● **Records provided**

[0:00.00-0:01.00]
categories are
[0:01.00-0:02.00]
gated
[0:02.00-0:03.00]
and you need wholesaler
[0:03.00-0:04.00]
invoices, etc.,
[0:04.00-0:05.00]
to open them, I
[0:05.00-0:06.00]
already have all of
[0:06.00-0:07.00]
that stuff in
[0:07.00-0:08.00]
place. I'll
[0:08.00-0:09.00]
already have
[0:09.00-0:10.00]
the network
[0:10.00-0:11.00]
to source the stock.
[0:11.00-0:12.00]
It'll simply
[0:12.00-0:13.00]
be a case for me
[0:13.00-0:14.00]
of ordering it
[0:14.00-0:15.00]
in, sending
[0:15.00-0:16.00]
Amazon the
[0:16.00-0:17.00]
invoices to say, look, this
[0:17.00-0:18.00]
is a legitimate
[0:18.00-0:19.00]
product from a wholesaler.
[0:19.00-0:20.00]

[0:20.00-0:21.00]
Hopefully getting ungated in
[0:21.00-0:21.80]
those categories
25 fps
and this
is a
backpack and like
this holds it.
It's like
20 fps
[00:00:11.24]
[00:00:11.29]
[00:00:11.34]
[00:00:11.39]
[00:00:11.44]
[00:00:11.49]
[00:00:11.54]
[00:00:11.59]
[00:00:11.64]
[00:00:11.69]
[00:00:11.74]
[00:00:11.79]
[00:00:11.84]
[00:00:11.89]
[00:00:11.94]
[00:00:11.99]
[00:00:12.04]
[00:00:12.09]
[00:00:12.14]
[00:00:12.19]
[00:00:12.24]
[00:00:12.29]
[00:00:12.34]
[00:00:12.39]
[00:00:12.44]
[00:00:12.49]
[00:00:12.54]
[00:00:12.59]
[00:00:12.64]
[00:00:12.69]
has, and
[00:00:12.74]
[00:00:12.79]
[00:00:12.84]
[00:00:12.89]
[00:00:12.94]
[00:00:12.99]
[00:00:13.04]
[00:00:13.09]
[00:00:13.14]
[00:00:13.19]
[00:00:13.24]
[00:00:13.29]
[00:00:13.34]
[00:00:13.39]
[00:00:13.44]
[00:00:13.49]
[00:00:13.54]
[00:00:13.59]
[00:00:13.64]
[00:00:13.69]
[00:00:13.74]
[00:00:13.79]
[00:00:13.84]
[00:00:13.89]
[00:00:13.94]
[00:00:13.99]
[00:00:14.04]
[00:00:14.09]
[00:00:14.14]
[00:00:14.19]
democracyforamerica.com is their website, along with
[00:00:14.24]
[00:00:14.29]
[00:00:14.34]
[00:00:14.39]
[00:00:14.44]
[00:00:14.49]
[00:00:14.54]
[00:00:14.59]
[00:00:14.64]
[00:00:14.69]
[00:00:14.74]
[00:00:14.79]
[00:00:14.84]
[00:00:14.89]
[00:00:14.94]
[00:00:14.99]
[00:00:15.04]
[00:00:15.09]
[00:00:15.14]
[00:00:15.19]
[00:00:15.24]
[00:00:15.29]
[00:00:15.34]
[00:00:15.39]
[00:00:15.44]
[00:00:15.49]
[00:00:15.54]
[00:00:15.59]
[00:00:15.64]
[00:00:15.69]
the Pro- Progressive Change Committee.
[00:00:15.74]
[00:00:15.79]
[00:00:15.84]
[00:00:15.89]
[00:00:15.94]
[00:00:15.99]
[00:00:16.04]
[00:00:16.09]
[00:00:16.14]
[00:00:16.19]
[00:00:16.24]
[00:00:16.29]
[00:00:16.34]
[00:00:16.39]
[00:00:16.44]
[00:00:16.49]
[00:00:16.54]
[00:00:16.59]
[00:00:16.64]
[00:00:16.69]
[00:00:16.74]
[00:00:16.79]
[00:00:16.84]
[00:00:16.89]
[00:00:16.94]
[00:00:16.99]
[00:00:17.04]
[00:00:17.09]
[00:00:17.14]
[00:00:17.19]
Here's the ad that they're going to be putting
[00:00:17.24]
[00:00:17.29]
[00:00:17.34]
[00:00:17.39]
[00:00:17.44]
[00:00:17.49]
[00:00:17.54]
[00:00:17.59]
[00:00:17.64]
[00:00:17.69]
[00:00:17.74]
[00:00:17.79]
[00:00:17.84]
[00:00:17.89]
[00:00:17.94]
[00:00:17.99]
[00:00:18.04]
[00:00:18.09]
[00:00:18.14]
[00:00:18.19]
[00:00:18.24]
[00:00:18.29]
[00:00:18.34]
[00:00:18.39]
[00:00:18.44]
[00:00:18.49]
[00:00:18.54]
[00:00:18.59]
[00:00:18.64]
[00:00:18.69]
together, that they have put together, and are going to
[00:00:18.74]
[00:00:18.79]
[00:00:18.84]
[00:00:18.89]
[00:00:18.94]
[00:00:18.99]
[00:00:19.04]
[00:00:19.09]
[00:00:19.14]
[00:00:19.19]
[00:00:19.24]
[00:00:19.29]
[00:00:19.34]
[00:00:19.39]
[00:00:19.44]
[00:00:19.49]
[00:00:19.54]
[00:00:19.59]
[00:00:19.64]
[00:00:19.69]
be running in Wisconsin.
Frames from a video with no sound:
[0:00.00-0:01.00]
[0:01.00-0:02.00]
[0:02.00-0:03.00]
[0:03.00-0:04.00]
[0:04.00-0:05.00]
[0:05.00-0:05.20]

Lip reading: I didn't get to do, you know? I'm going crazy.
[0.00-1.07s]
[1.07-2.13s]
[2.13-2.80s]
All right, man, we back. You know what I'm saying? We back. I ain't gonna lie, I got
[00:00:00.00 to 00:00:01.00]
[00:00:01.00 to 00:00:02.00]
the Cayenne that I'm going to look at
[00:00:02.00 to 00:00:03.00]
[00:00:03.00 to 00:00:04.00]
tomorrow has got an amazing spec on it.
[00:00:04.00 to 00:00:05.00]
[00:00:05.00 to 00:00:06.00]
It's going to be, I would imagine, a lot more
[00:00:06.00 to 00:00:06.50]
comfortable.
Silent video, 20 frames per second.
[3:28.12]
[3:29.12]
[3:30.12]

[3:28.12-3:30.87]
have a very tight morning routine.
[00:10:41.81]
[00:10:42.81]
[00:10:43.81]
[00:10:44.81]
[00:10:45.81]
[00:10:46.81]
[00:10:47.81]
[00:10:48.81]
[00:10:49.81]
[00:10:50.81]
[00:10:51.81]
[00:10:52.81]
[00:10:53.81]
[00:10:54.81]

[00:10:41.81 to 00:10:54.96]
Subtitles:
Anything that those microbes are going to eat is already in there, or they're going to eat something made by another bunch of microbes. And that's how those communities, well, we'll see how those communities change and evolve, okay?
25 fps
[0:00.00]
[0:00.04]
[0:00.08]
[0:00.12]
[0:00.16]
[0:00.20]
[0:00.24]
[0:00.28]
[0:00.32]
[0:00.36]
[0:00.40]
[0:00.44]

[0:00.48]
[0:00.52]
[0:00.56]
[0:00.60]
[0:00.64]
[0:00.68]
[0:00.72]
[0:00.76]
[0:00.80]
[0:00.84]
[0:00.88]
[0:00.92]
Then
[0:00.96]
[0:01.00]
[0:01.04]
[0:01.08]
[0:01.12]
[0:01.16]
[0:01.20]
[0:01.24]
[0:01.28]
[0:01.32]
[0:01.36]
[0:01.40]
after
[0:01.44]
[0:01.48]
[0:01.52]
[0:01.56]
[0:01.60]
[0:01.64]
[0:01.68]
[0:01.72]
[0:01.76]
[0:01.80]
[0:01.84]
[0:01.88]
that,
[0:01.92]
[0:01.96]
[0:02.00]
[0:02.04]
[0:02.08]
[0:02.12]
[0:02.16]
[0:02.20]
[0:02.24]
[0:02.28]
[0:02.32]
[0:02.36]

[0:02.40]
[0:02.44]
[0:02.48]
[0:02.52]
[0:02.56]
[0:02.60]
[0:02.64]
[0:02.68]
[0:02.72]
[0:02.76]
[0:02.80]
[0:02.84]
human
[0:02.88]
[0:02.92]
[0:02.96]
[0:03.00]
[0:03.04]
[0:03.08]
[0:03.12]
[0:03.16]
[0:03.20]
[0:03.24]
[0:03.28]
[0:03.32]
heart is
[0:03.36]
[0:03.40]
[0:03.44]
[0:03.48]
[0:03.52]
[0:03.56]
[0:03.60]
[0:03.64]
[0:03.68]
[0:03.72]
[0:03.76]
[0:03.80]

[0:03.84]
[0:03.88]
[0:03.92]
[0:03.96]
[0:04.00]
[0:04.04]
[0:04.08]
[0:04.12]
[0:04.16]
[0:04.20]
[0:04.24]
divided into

● **Task statement**
Among the records above, repeat exactly the line with "[00:00:16.49]", the line with "[00:10:43.81]", and every line in between, and only those.

● **Result**
[00:00:16.49]
[00:00:16.54]
[00:00:16.59]
[00:00:16.64]
[00:00:16.69]
[00:00:16.74]
[00:00:16.79]
[00:00:16.84]
[00:00:16.89]
[00:00:16.94]
[00:00:16.99]
[00:00:17.04]
[00:00:17.09]
[00:00:17.14]
[00:00:17.19]
Here's the ad that they're going to be putting
[00:00:17.24]
[00:00:17.29]
[00:00:17.34]
[00:00:17.39]
[00:00:17.44]
[00:00:17.49]
[00:00:17.54]
[00:00:17.59]
[00:00:17.64]
[00:00:17.69]
[00:00:17.74]
[00:00:17.79]
[00:00:17.84]
[00:00:17.89]
[00:00:17.94]
[00:00:17.99]
[00:00:18.04]
[00:00:18.09]
[00:00:18.14]
[00:00:18.19]
[00:00:18.24]
[00:00:18.29]
[00:00:18.34]
[00:00:18.39]
[00:00:18.44]
[00:00:18.49]
[00:00:18.54]
[00:00:18.59]
[00:00:18.64]
[00:00:18.69]
together, that they have put together, and are going to
[00:00:18.74]
[00:00:18.79]
[00:00:18.84]
[00:00:18.89]
[00:00:18.94]
[00:00:18.99]
[00:00:19.04]
[00:00:19.09]
[00:00:19.14]
[00:00:19.19]
[00:00:19.24]
[00:00:19.29]
[00:00:19.34]
[00:00:19.39]
[00:00:19.44]
[00:00:19.49]
[00:00:19.54]
[00:00:19.59]
[00:00:19.64]
[00:00:19.69]
be running in Wisconsin.
Frames from a video with no sound:
[0:00.00-0:01.00]
[0:01.00-0:02.00]
[0:02.00-0:03.00]
[0:03.00-0:04.00]
[0:04.00-0:05.00]
[0:05.00-0:05.20]

Lip reading: I didn't get to do, you know? I'm going crazy.
[0.00-1.07s]
[1.07-2.13s]
[2.13-2.80s]
All right, man, we back. You know what I'm saying? We back. I ain't gonna lie, I got
[00:00:00.00 to 00:00:01.00]
[00:00:01.00 to 00:00:02.00]
the Cayenne that I'm going to look at
[00:00:02.00 to 00:00:03.00]
[00:00:03.00 to 00:00:04.00]
tomorrow has got an amazing spec on it.
[00:00:04.00 to 00:00:05.00]
[00:00:05.00 to 00:00:06.00]
It's going to be, I would imagine, a lot more
[00:00:06.00 to 00:00:06.50]
comfortable.
Silent video, 20 frames per second.
[3:28.12]
[3:29.12]
[3:30.12]

[3:28.12-3:30.87]
have a very tight morning routine.
[00:10:41.81]
[00:10:42.81]
[00:10:43.81]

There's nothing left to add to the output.